[What you need to do]:
Given the entries that follow, write out exactly the lines starting at the one containing "Frames from a" and ending at the one containing "[1:03.16-1:03.96]", both ends included, and only those.

Collected data
*****

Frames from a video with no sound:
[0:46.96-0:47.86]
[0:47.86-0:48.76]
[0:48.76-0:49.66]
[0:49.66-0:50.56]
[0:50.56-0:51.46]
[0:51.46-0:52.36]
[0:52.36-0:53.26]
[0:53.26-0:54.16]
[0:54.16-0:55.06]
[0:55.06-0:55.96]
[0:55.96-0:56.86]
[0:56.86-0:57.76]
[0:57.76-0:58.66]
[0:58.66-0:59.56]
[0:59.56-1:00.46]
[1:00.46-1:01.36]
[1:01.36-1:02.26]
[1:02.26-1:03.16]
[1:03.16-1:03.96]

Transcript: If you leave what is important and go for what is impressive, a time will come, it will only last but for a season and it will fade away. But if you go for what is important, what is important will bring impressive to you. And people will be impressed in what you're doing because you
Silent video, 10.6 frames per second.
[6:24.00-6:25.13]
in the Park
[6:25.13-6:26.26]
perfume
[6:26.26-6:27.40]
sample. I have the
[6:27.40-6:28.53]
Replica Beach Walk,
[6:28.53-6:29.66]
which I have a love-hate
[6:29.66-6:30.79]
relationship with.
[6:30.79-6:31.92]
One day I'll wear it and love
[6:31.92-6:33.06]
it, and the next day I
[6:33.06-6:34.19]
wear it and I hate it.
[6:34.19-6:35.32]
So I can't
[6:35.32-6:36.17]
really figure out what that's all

*****

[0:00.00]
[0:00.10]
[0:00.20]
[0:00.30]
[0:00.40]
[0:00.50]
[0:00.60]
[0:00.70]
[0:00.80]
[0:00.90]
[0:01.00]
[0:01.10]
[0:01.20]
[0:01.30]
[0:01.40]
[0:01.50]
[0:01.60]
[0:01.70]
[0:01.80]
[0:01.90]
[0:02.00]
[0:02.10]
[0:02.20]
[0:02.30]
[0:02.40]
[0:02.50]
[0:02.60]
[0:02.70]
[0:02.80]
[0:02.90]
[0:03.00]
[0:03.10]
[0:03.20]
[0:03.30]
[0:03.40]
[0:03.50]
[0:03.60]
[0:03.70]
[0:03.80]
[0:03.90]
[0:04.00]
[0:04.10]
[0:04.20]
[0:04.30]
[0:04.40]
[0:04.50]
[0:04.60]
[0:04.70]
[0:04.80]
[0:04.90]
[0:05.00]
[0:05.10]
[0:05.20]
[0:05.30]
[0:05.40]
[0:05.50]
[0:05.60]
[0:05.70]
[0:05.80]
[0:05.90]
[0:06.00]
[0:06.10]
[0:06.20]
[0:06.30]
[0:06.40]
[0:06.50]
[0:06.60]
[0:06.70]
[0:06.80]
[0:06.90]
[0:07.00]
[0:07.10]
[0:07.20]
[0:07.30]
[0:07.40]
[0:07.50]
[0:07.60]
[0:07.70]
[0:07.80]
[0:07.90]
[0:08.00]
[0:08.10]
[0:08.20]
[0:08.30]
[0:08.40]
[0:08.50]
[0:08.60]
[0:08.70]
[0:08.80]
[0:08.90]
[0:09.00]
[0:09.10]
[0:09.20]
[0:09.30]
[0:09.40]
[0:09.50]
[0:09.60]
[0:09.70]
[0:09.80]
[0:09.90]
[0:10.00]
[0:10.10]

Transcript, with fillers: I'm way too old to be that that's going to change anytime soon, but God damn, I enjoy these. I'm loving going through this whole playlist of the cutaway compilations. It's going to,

*****

[Exercise solution]:
Frames from a video with no sound:
[0:46.96-0:47.86]
[0:47.86-0:48.76]
[0:48.76-0:49.66]
[0:49.66-0:50.56]
[0:50.56-0:51.46]
[0:51.46-0:52.36]
[0:52.36-0:53.26]
[0:53.26-0:54.16]
[0:54.16-0:55.06]
[0:55.06-0:55.96]
[0:55.96-0:56.86]
[0:56.86-0:57.76]
[0:57.76-0:58.66]
[0:58.66-0:59.56]
[0:59.56-1:00.46]
[1:00.46-1:01.36]
[1:01.36-1:02.26]
[1:02.26-1:03.16]
[1:03.16-1:03.96]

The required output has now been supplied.